Last week in Crikey, I made the claim that members of the policy class can, and do, weaponise their personal identities to gain political advantage. I also made the claim that such acts — whether a charge by former Prime Minister Gillard of antagonism toward her gender or one by former Prime Minister Howard of antagonism toward his gender, class and race in the national curriculum — achieve little but obfuscation. I made the claim that when political debate focuses on the identity of a politician, the lives of those represented by that politician are subordinated.
Such claims are, of course, neither novel nor remarkable. Whoever we are, we can probably agree that some politicians bang on needlessly about their own problems to the detriment of voters. If we are conservative, we might dislike Gillard’s famous “misogyny” speech in which she, then the nation’s most powerful person, cast herself as just another wronged gal in the typing pool. If we are progressive, we might dislike Howard’s many comments about what he perceived to be the departure of white ruling class men from the record of history — it’s only tricky to see Howard as identitarian until the point “white” and “male” are no longer perceived as default or objective positions, but, as they are, identity categories.
If we are simply people who have had a gutful of politicians claiming the disadvantage of their identity group to gain advantage, we wish they’d all shut it. It is not, in my view, contentious to claim that politicians often claim injury to their identity to win poll spikes and, importantly, time off from making any meaningful policy.
But, apparently, it is contentious when it comes to new mothers. This is one identity category so holy, it must not be troubled. So, when I suggested that Queensland Greens Senator Larissa Waters had reversed her party’s recent move from the confines of identity politicking by claiming that the Coalition did not “care about women” — FFS, for how long must we bear the destructive force of competitive compassion? — I briefly became Herod among my peers.
In the same week that Waters had used her identity to make a policy case — and that it was a good case is something I made clear — she had also made global headlines breastfeeding her newborn in the upper house. I did not dishonour this necessary act, nor did I discuss it at length. I did, however, criticise Waters’ public declaration that the act could help welcome more women into Parliament.
Several of my colleagues then used social media to “call out” what they saw as my massacre of the innocents. Why, they wanted to know, did I so clearly hate lactation and love Mark Latham? What they did not, and frequently do not, seek an answer to is the absurd and circular logic of this politics of presence. Like the policy class of which is it so slavishly enamoured, the media class rarely stops to question the value of “role models” in government.
It is not only entirely possible for a good “role model” to produce bad policy. It is entirely commonplace that uplifting representations of identity actively serve to conceal bad policy. On the very same day of Gillard’s misogyny speech, Gillard’s austerity measures for single parents — chiefly women — were passed through the Senate. Even as Howard battled valiantly on behalf of “objective” white men everywhere to retain their place in the study of history, the possibility of actually studying any sort of history at all diminished.

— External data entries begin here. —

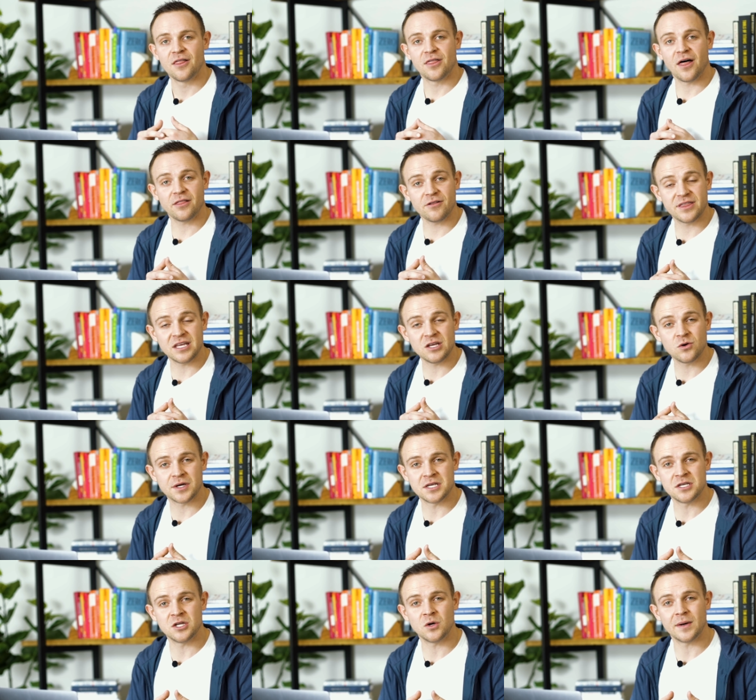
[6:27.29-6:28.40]
The other thing you
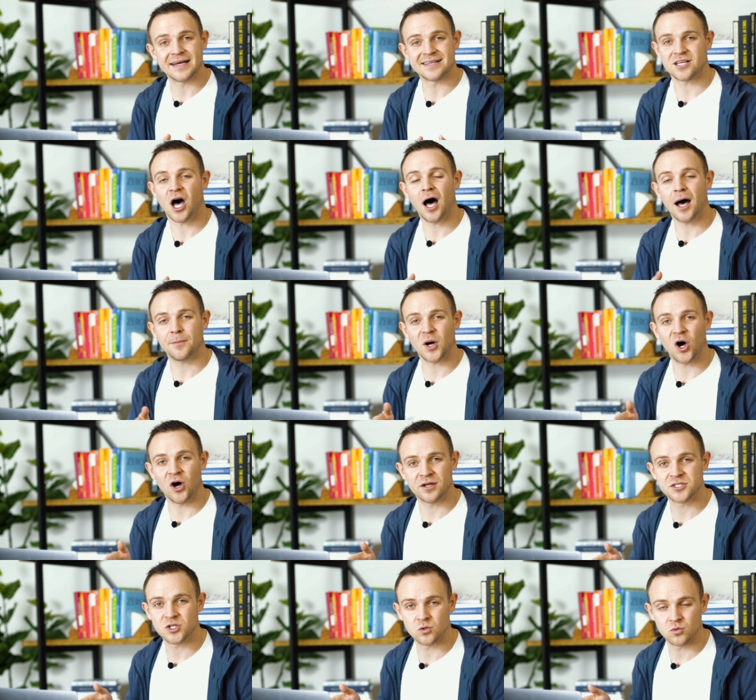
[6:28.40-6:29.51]
can do is hop
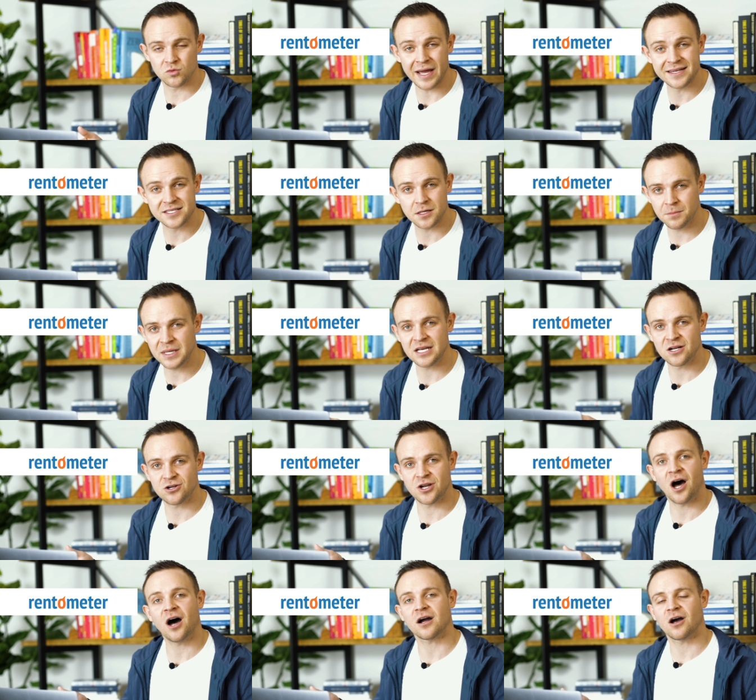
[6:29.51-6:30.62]
on to
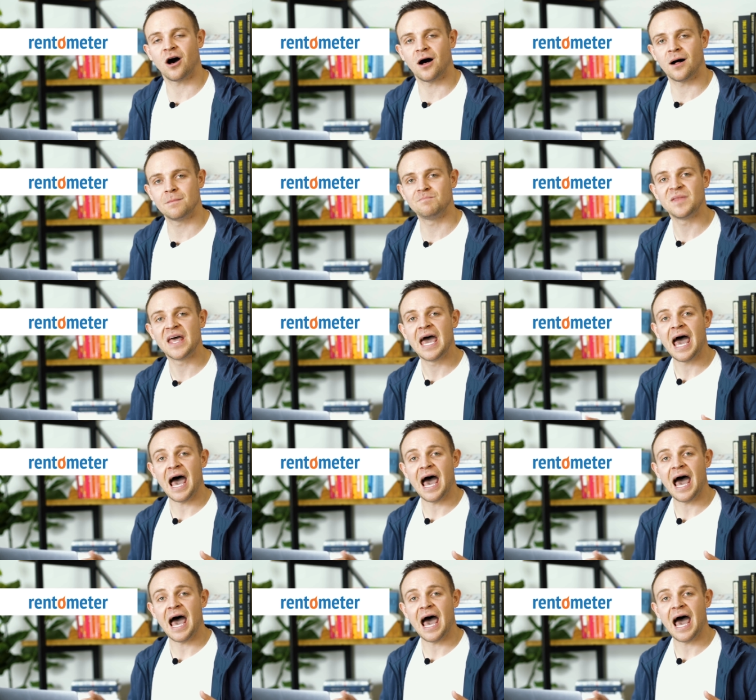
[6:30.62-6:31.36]
rentometer.com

Howard droned on about “family values”, but created conditions inimical to a family on median income. Obama claimed to be a champion of his nation’s “undocumented” population, but deported more people than all 20th-century presidents combined. Canadian Prime Minister Justin Trudeau, a frequently shirtless friend to the marginalised, supported the Canada-Europe Trade Agreement, which privileges global corporate interests above those of Canadian workers. German Chancellor Angela Merkel has undermined European democracy in the service of a devalued currency that enriches her nation. But, hey. As far as the “progressive” media class is concerned, both she and the fiscally monstrous Christine Lagarde are inspirational leaders of a global resistance. These persons, so instrumental in creating the hard ground in which European fascism flourishes and so bereft of any identifiably progressive policy, even of the cultural sort, are essentially praised for looking tough in photographs.
And Emmanuel Macron, a callow neoliberal who promises to deliver more of the austerity that divided Europe, is held, even by the New Yorker, to the standard of mere optics. He “seems like progress”, says the outlet, because he wed an older woman. Doesn’t that just make him seem French?
There are, of course, those rare politicians whose identity or lifestyle might be more closely aligned with their ideas. Larissa Waters is, likely, such a politician. But, in the end, who cares? If the media class continues to restrict their analysis to personality and acts that occur outside the work of policy, then all we voters are left with is shirtless signifiers like Justin Trudeau.
There is, I understand, a great sense of crisis. Voters, many of whom are experiencing financial hardship and real life discrimination, perceive that we are approaching some kind of limit. When they see a heroic “role model” moment play out in Canberra, DC or Brussels, they may wish to identify with it, to yell “let us have this!” to people like me, whom they perceive as a no-fun contrarian.
But, if we continue to be satisfied with the appearance of a particular identity, appearances are all we’ll get.